Most basketball fans know that Michael Jordan frequently used slights or perceived disrespect from teammates, opponents, and the media to fuel some of his greatest performances. What most don’t know is that sometimes Jordan would just create imaginary challenges and be motivated all the same.
One day in 1993, an unknown Washington Bullets two guard named LaBradford Smith matched up with Jordan and the Bulls at the old Chicago Stadium. The Bullets were as hapless then as they are now, but something special happened that night. The former Louisville standout went off to the tune of 37 points, shooting 75% from the field, and a perfect 7 for 7 from the charity stripe.
The Bulls still won, because of course they did, but Jordan claimed Smith said sarcastically “Nice game, Mike” after the matchup was over. Jordan then vowed to score 37 points in the first half the next time the two teams met, which happened to be the next day.

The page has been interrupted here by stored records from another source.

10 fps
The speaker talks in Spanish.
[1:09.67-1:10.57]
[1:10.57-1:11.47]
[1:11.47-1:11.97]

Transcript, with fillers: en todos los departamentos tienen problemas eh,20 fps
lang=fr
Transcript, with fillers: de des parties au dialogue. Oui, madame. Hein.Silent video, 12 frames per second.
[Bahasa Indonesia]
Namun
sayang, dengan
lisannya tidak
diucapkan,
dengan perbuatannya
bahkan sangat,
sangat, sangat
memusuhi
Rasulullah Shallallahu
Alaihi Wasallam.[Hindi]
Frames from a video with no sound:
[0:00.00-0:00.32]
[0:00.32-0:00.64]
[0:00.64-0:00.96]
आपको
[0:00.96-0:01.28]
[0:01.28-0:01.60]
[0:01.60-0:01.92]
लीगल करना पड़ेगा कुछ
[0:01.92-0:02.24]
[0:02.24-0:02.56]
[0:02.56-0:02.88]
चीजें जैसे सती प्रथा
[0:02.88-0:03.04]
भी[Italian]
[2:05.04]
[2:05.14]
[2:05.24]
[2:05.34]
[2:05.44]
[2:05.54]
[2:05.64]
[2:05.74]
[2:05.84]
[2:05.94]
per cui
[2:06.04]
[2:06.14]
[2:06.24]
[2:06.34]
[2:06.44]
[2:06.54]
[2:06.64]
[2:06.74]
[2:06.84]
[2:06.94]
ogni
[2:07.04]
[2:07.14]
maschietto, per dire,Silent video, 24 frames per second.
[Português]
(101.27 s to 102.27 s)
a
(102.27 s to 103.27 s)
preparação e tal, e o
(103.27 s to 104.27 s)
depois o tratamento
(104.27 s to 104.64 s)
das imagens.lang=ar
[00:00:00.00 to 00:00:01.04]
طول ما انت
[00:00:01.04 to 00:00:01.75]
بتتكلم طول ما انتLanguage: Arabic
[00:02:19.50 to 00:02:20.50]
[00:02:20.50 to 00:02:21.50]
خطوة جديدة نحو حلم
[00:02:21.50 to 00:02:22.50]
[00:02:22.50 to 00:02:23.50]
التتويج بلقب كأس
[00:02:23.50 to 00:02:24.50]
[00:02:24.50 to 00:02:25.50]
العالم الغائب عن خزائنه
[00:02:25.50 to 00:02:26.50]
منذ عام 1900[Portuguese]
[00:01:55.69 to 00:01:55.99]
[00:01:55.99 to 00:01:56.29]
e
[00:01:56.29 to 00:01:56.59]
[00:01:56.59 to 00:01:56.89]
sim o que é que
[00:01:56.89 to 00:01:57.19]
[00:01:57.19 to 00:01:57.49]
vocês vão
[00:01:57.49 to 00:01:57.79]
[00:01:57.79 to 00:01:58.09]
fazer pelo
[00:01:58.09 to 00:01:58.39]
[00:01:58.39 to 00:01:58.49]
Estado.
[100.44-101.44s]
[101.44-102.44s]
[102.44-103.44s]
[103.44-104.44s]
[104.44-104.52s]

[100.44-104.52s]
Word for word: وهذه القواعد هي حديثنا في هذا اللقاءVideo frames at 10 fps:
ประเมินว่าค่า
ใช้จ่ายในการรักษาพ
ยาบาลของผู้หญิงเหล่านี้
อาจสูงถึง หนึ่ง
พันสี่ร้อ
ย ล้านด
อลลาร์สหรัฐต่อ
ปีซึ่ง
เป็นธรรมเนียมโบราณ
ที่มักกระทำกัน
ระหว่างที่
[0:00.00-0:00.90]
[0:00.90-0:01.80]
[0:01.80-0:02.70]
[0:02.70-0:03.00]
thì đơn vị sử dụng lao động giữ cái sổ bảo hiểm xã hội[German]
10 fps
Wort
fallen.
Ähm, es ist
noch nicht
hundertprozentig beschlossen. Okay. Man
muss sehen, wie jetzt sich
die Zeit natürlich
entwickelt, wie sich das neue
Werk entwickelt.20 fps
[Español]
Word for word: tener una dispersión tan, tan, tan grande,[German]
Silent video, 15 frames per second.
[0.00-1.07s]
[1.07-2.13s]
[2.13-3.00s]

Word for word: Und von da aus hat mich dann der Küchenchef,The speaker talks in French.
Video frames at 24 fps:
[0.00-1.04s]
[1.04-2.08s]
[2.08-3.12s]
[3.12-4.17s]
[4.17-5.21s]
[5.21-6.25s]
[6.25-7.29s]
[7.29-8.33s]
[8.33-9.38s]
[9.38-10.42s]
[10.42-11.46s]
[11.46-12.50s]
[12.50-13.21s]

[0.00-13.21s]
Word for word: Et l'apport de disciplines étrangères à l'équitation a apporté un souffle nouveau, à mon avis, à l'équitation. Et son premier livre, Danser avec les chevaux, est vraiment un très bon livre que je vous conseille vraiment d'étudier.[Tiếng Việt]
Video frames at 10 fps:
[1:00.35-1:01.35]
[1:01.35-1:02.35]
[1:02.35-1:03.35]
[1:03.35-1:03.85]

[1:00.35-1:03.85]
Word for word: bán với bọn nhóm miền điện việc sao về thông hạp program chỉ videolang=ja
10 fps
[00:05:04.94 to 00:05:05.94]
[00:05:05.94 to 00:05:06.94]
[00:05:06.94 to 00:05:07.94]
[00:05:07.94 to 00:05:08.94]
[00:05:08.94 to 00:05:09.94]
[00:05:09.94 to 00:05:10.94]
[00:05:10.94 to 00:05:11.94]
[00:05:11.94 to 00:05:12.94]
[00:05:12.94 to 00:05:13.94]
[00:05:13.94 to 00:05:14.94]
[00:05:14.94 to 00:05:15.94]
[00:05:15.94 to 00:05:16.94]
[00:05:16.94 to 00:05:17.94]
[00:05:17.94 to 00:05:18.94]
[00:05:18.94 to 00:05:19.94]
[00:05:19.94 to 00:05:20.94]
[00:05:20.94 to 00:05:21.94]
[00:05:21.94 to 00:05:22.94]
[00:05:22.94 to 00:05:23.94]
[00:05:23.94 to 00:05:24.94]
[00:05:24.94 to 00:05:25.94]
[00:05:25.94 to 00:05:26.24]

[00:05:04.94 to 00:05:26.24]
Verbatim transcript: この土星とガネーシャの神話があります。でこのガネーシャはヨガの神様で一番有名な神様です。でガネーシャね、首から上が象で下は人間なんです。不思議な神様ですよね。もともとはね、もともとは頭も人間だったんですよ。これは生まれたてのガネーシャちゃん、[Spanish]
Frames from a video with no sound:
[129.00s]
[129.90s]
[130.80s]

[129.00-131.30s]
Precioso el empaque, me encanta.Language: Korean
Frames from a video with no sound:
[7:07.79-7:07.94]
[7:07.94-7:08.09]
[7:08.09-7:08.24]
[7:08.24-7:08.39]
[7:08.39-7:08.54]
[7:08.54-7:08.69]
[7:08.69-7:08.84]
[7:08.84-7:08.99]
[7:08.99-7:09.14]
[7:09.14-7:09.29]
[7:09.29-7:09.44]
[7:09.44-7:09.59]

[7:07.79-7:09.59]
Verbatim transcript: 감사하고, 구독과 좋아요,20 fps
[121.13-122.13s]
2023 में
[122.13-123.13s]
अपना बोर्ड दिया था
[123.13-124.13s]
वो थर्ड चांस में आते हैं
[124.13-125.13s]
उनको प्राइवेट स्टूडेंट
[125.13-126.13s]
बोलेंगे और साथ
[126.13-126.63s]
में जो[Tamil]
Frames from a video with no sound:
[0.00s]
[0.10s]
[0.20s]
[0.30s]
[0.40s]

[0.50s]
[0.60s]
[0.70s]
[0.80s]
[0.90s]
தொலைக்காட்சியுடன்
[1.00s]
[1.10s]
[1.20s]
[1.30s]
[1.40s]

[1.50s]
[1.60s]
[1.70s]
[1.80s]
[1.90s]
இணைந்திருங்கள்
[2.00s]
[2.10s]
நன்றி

The second matchup took place at the Capital Centre in Landover, MD. True to his word, Jordan came out guns blazing was one point away from fulfilling his vow, scoring 36 points in the first half, and finishing up with 47. Smith could only muster 15 points, and backcourt mate Michael Adams’ jump shot remained ugly. Many years and championships later, Jordan was asked about this game and is said to have admitted that Smith never made the mocking comment following his 37-point outburst. He just said that he did to motivate himself more, after being embarrassed on his home court.
Pusha T has a lot in common with Jordan. I’m not saying that the Virginia Beach cocaine cowboy is the greatest of all time, though you may get a different answer if you ask him. What he shares with number 23 is the fact that external motivation seems to coax the best performances out of him.
Feeling undervalued by the higher-ups, underrated by the streets, and uninspired by his peers, Pusha and his Re-Up Gang partners burned up the streets with some of the best street lyricism of the past decade on the We Got It 4 Cheap mixtape series. When “them crackas wasn’t playin’ fair at Jive” Pusha Ton paired with his brother and dropped the classic album, Hell Hath No Fury. Questions about his recent G.O.O.D. Music affiliation produced Fear Of God. Don’t make him angry. You won’t like him when he’s angry.
Now in the present day, we find Pusha annoyed by his peers and from time to time taking shots in the direction of certain Young Money affiliates. Why? It isn’t entirely clear. Push’s explanations range from the barbed lines just being in the spirit of competition, to responses in the face of subliminal missives. Be it paranoia or well-reasoned self-defense, the brazen, sharp-tongued dopeboy from VA is not playing around.
His latest release, Wrath Of Caine, will show exactly how motivated he is these days. With features from French Montana, Wale, and Ab-Liva and production from Kanye West, The Neptunes and Young Chop, he has all of the tools to lay claim to the spot at the top of the hill that he believes he deserves.